A non-assignment clause may prevent crystallisation of security over an asset not yet affixed with a charge – as tentatively observed by the CA. Tentatively, a non-assignment clause may also continue to be relevant to a crystallised floating charge, which had subsequently decrystallised, by preventing any further crystallisation of the floating charge. As the non-assignment clause in the Tolling Agreement came into existence after crystallisation of the floating charge, and Glencore/BP failed to prove it had subsequently decrystallised, the CA declined to make a pronouncement.
Shook Lin & Bok LLP Client Update | Corporate Banking 3

Unknowing deprivation of set-off rights – knowledge/notice of security and receivership relevant

The CA appears to take a view that a crystallised floating charge should generally be given its full effect in favour of the charge holder. Nonetheless, the CA explored the concern that a customer trading with the security provider in receivership ought not to be unknowingly deprived of his right to set-off. However, on the facts, there was no concern that Glencore/BP, while trading with JAC (in receivership) might be unknowingly deprived of their right to set-off – they were notified of the receivership in 2015 but continued working with JAC on various arrangements including the Tolling Agreement, without asserting their rights of set-off until September 2017.

Conclusion

In essence, the CA upheld that vesting of an equitable interest in a debt in favour of secured creditors by way of a crystallised floating charge was sufficient to destroy mutuality of debts required for insolvency set-off to occur. This is a welcome development to charge holders, as a crystallised floating charge potentially shields debts from insolvent set-off almost like an assignment. However, the outcome of this case may be different if: (a) the security was by way of an assignment (and not a charge) in contravention of the non-assignment clause; (b) the right of set-off accrued before the creation of the security or crystallisation of the floating charge; (c) Glencore/BP had no knowledge or were not notified of the security or receivership; and (d) the Senior Lenders had not exercised sufficient control over the Charged Receivables. Accordingly, it is important for secured creditors to consider the following in receivables financing:

(a) Impact of non-assignment clause – secured creditors should pay close attention to the existence and coverage of non-assignment clauses.

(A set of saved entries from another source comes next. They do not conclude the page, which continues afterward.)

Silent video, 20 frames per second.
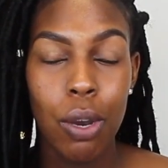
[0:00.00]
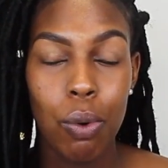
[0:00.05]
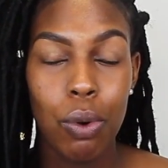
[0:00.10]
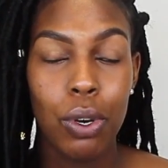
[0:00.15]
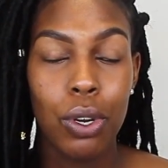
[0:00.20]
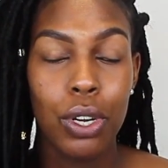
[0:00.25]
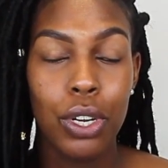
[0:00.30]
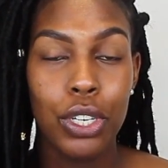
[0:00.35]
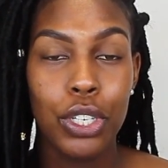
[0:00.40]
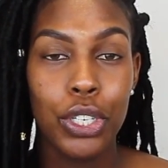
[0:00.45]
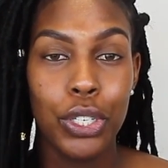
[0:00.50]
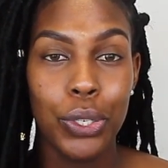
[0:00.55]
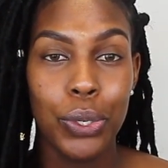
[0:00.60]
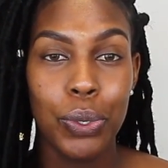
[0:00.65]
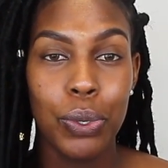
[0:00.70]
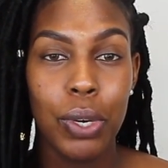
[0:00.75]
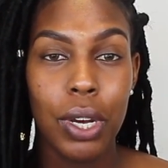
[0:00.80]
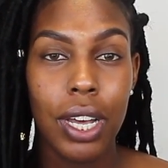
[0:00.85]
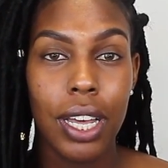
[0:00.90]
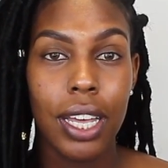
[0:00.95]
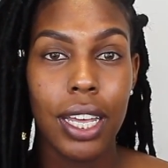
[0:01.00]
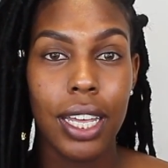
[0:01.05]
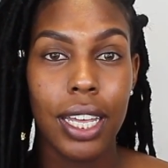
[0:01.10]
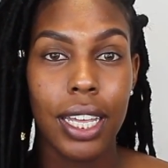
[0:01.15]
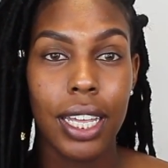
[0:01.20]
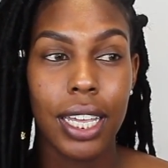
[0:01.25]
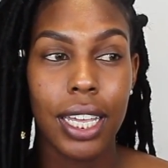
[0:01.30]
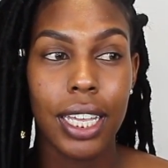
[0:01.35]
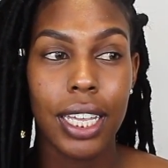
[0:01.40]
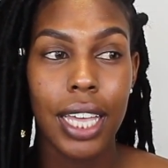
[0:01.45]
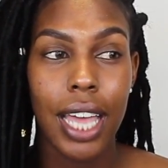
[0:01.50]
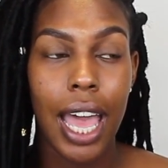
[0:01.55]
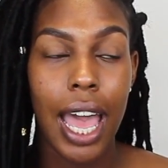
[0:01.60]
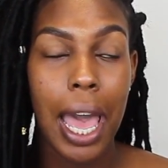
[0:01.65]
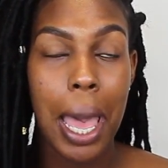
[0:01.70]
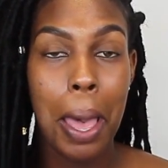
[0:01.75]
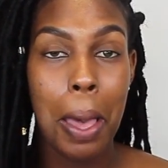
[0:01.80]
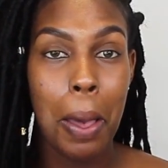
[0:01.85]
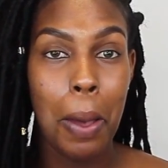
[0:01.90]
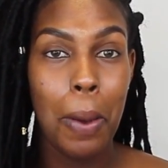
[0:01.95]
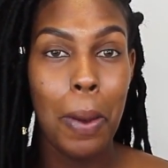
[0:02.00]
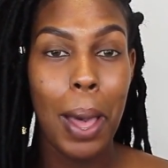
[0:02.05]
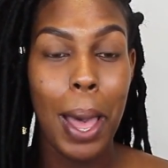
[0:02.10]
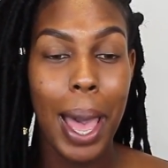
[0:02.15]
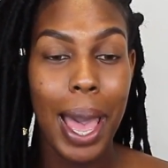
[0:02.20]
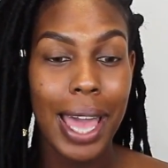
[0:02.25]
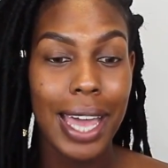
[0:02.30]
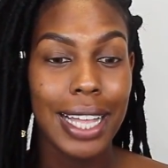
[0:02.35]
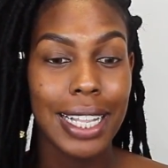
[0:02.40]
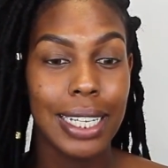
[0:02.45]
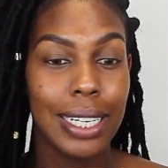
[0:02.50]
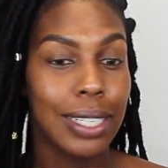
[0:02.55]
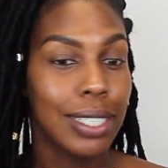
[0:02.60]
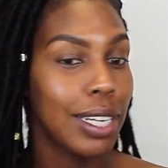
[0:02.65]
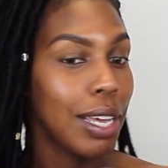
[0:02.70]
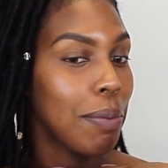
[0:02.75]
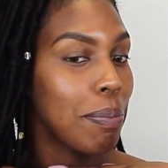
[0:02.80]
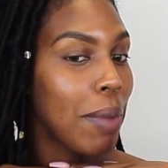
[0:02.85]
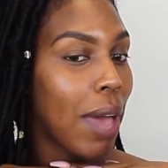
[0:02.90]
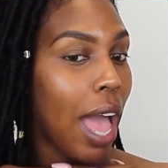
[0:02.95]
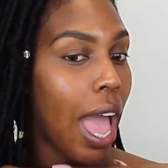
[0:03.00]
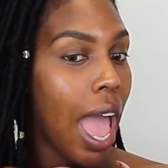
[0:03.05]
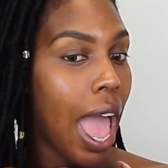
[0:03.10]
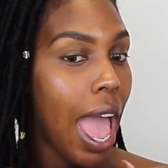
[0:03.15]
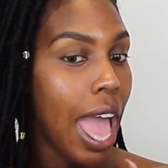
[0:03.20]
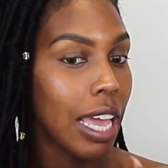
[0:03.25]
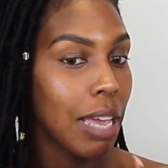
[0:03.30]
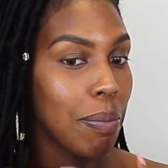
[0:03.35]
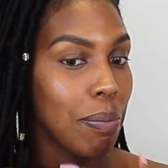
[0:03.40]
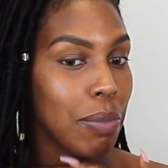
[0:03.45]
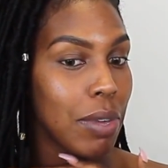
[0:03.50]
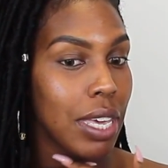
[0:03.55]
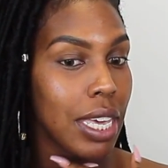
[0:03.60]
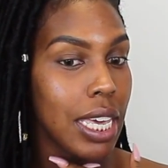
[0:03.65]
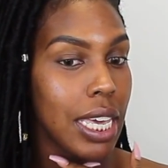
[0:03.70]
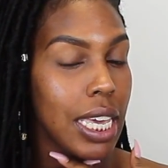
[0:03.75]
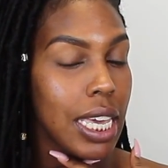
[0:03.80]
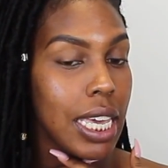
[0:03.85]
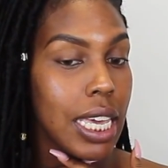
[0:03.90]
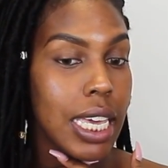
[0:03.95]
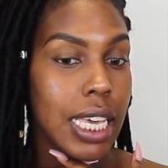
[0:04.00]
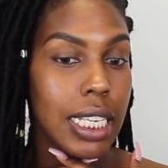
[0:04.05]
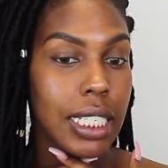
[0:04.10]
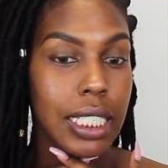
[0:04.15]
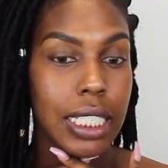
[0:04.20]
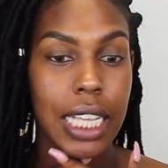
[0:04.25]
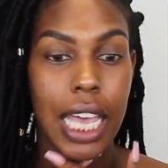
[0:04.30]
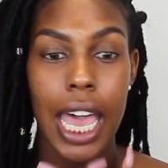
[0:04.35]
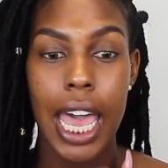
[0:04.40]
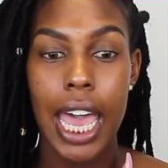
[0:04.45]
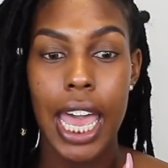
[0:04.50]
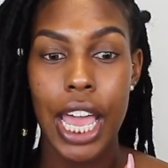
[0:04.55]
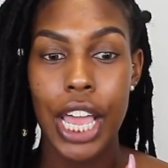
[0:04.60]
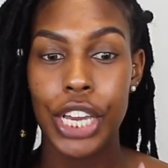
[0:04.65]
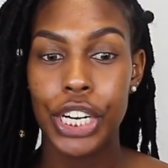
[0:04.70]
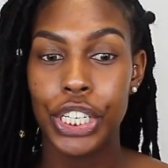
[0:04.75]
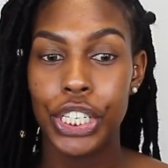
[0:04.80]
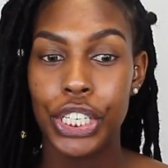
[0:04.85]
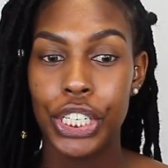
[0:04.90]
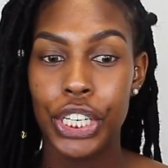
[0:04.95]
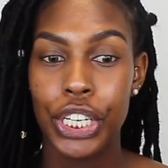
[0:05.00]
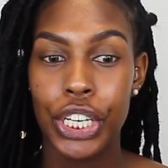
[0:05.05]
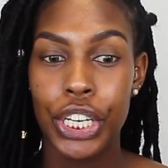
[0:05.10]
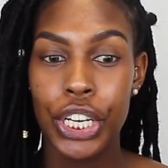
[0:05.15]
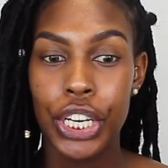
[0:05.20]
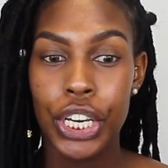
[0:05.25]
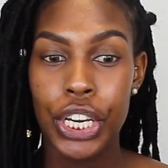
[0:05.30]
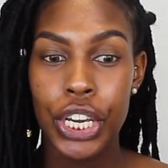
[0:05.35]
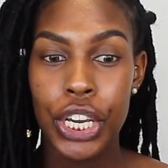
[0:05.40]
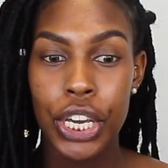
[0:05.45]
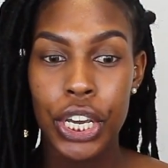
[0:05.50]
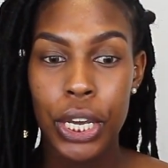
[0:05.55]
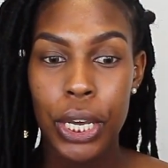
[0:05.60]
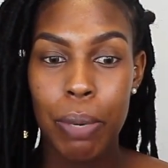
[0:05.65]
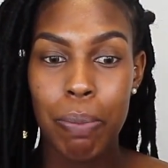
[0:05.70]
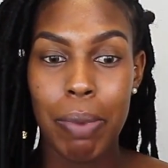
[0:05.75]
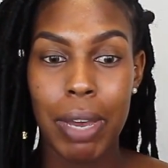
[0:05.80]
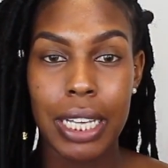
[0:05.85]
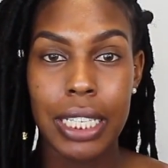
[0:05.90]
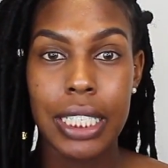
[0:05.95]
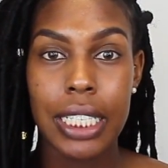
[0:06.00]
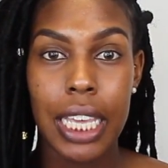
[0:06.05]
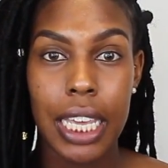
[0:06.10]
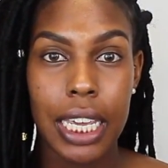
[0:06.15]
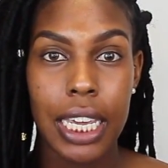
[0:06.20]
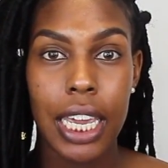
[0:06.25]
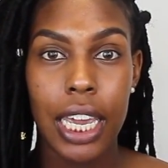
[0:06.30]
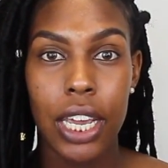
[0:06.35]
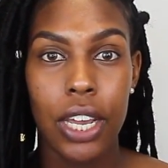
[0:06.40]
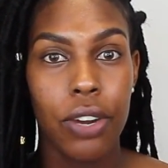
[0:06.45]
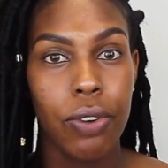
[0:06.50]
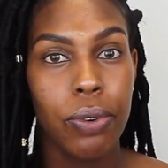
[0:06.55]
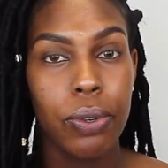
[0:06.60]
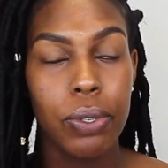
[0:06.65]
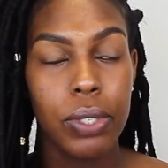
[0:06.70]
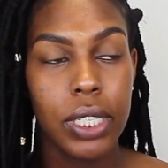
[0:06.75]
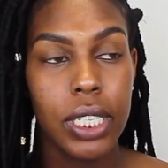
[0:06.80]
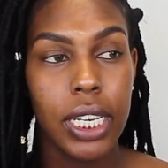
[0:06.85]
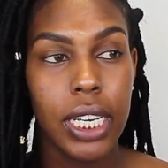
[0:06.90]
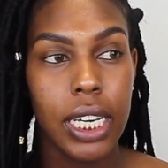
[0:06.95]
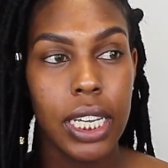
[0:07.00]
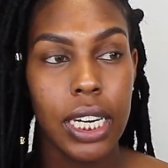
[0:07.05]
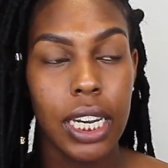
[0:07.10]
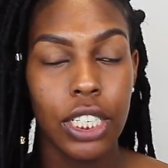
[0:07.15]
we're going to do uh, how I cleared up my acne slash my skincare routine.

In addition, a crystallised floating charge, which is shown to have subsequently decrystallised, may be prevented from further crystallisation by a non-assignment clause. Secured creditors should therefore retain control over charged receivables even after the crystallisation of a floating charge;

(b) Due diligence on trading relationship and underlying contracts – the security interest of secured creditors is often subject to adverse contractual arrangements such as payment conditions and set-off. Due diligence should therefore be done on the trading relationship and underlying contracts between the parties to mitigate such risk;

(c) Knowledge of third parties – it is important for secured creditors to notify relevant third parties of their security interest. This is commonly done by way of notices of security interest to such third parties. It is also prudent to obtain the agreement or acknowledgement of such third parties in relation to certain rights of the secured creditors. In addition, third parties should also be promptly notified of any enforcement actions over the security such as the crystallisation of the floating charge by way of the appointment of a receiver; and

(d) Control and decrystallisation of crystallised floating charge – third parties may, by providing clear evidence, show that a crystallised floating charge has subsequently decrystallised, or that security has been released by the secured creditor. While this is a question of fact, courts are likely to pay close attention to evidence of control or relinquishment of control by a secured creditor.
This update was authored by Liew Kai Zee (Partner) and Siaw Hui (Associate).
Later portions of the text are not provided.